According to his sister, sophomore Vanessa Chin, Ian cooks breakfast, lunch and dinner for his family about four days a week. One of her favorite meals he makes is made from lamb shanks and called ossobuco, which in Italian means “bone with a hole.”
Anna McColgan, Chin’s friend and co-worker at The Food Project, said that she really enjoys his flatbreads although she does not always know what the ingredients are.
“Sometimes he just gives me food, I eat it, and I don’t think about what I’m eating,” she said.
Along with being involved in his cooking, his family, specifically his mother, encouraged Chin to apply to The Food Project.
“If you have ever heard of the battle cry of the tiger mom, my mom is most definitely not a tiger mom,” Chin said. “This is the best tiger mom move she’s ever made.”
According to Chin, in 2009, his mother bought a CSA share from The Food Project and found out about the program. The Food Project focuses on “social justice, the food system, and the bond between the two.”
According to McColgan, also an agricultural intern, The Food Project works with hunger relief organizations as well.
Although cooking and making food is not directly part of the curriculum at The Food Project, the people in the program come together around food, according to McColgan.
“We have all this produce that we grow, and it’s like, what are you going to do with it? You’re going to make a bunch of really good food, and Ian’s the guy who’s going to tell you how to do it,” she said.
Through The Food Project, Chin has gotten multiple opportunities involving his culinary skills. In an auction at The Food Project, he auctioned two dinners and raised $12,000, according to Chin.

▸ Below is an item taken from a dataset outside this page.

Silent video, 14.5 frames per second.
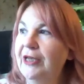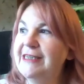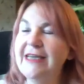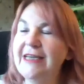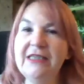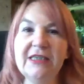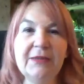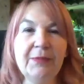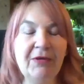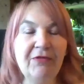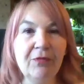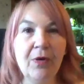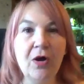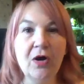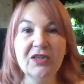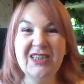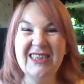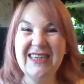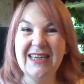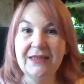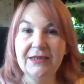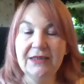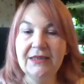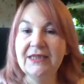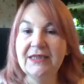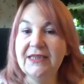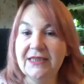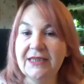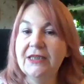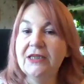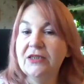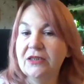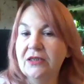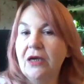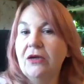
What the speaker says: tends to be from artisan distillers.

He also made lunch for Deval Patrick with McColgan.
“My boss just called me up one day and he goes, ‘Hey Ian, you wanna cook for Deval Patrick?’” Chin said.
McColgan said that, although she is not the same kind of cook that Chin is, she helped him make the lunch and learned by doing so.
“It’s not necessarily that he teaches people how to cook,” McColgan said. “It’s more that, by cooking with him, people are able to learn.”
Chin said that he takes his cooking very seriously and is working to improve and advance his cooking career.
“This year and last year have been extremely productive for me,” Chin said, “because I’ve started to actually take my cooking into the big leagues.”